Session Track: Data Intelligence
Session Time:
Session description
Passenger reviews are packed with emotional nuance, but most sentiment tools miss the big picture. In this lightning talk, Lijimol George presents GraphRAG, a hybrid framework powered by Neo4j that transforms unstructured airline reviews into structured, emotion-aware knowledge. The approach models service-specific aspects, such as seat comfort, cabin staff service, and in-flight entertainment, and incorporates emotional signals based on Ekman’s model of emotions, enabling fine-grained sentiment interpretation. By combining Sentence-BERT for semantic similarity, Cypher for graph querying, and RAG with LLMs for summarization, GraphRAG bridges the gap between raw narrative feedback and actionable, aspect-level insights. The talk illustrates how developers, data analysts, and graph enthusiasts can build similar pipelines by integrating emotional intelligence and aspect-level analysis into Neo4j, leveraging graph embeddings for hybrid search, and orchestrating structured retrieval with generative models. This domain-agnostic methodology can be extended to a wide range of sectors, including healthcare, public services, and e-commerce. By the end of the session, you’ll walk away with a clear understanding of how to set up a GraphRAG stack, query it effectively, and convert free-form text into emotionally intelligent, aspect-level insights—ready for real-world applications.

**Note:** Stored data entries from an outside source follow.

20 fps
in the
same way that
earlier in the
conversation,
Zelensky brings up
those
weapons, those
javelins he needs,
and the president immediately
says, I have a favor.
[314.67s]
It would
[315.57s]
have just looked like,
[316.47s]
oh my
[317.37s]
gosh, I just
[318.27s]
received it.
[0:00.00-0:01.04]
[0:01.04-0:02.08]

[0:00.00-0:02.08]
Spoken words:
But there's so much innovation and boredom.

Senior Data Scientist, Tata Consutancy Services
Lijimol George is a Senior Data Scientist at Tata Consultancy Services, with over 18 years of experience in Artificial Intelligence, Machine Learning, Natural Language Processing, and Sentiment Analysis. Her expertise spans Predictive and Prescriptive Analytics, Large Language Models (LLMs), Retrieval-Augmented Generation (RAG), and Graph Data Science. She has successfully led numerous high-impact projects, delivering AI-driven innovative solutions across IoT, digital engineering, retail, and aerospace domains. Lijimol is currently pursuing a Ph.D. in Data Science and actively shares her research insights at leading international conferences.